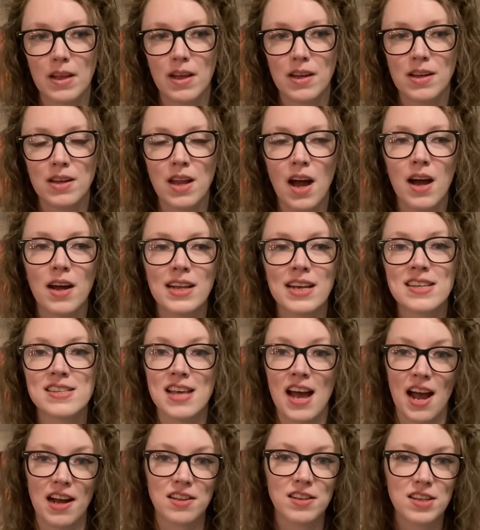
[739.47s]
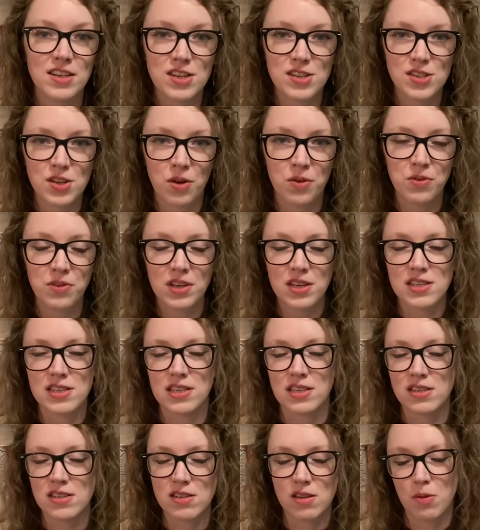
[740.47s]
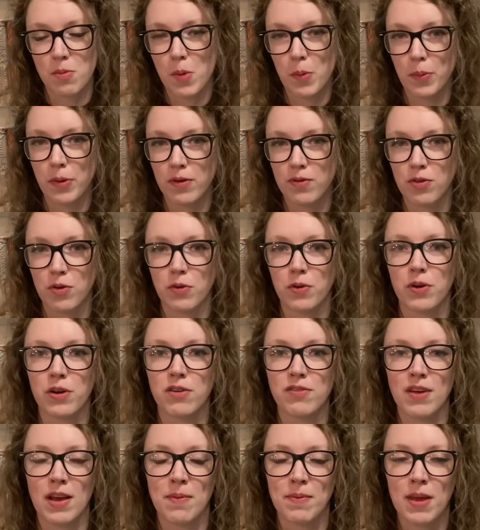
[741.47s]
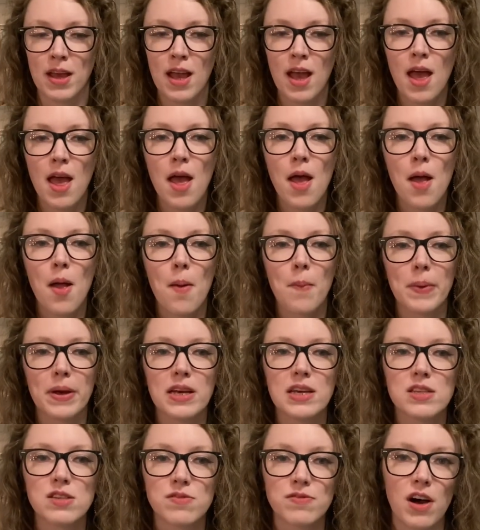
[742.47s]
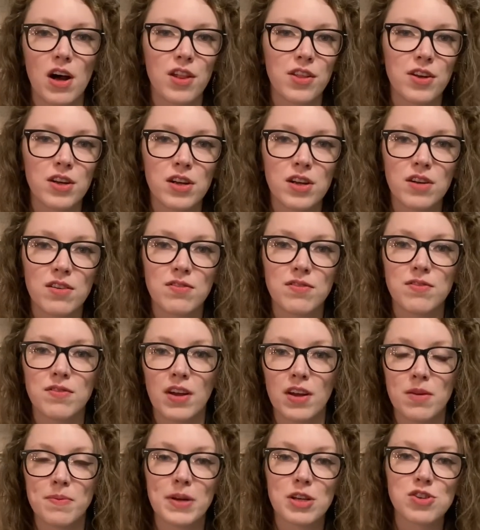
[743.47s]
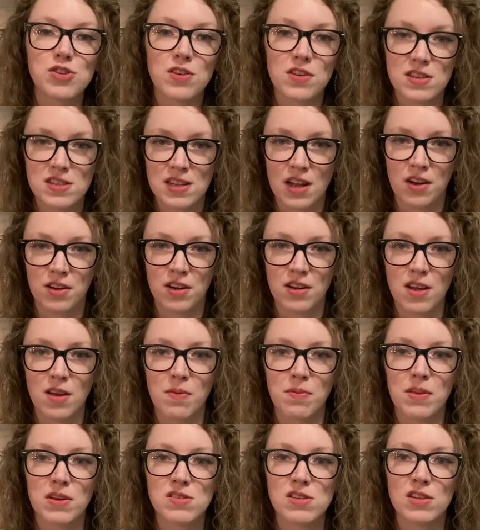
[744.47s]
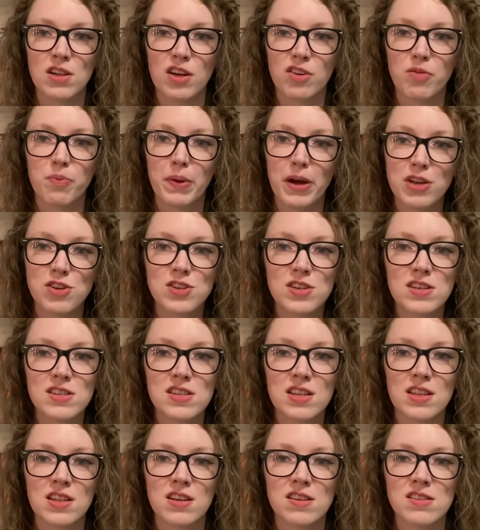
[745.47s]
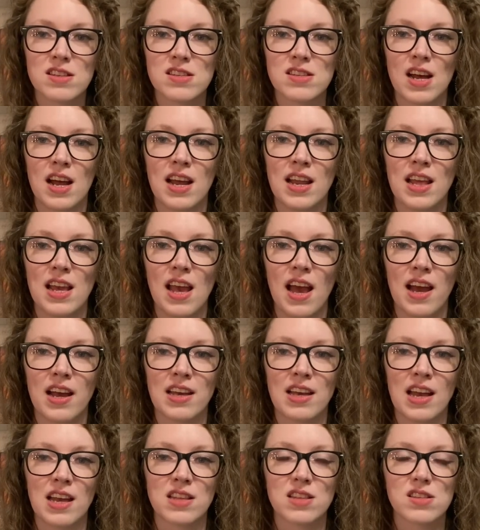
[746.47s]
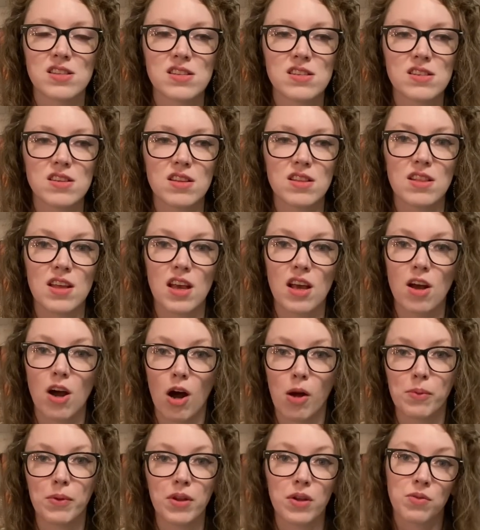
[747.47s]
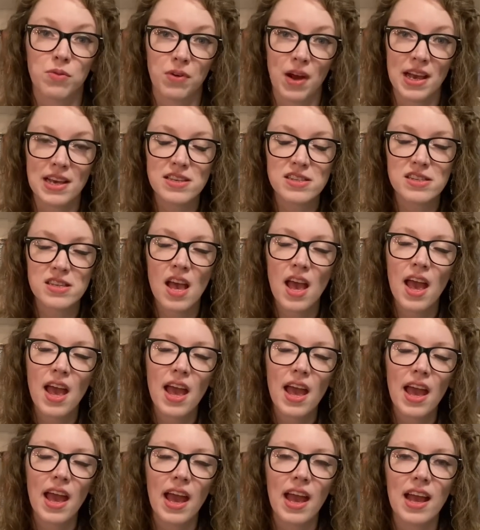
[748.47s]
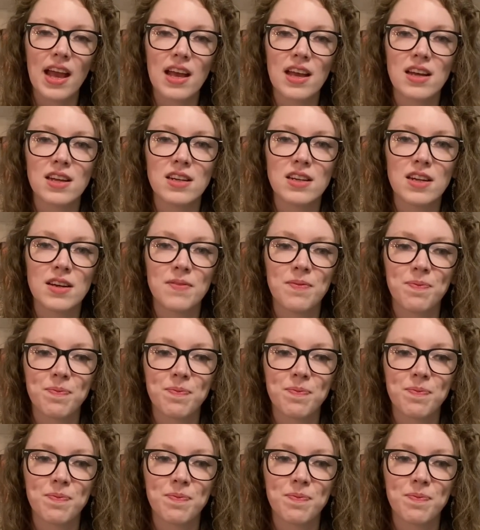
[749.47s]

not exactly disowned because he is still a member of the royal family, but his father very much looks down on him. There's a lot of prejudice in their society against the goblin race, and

- **Task statement**
The goal is an exact reprint of the entries, leaving out the pictures.

- **Solution**
[739.47s]
[740.47s]
[741.47s]
[742.47s]
[743.47s]
[744.47s]
[745.47s]
[746.47s]
[747.47s]
[748.47s]
[749.47s]

not exactly disowned because he is still a member of the royal family, but his father very much looks down on him. There's a lot of prejudice in their society against the goblin race, and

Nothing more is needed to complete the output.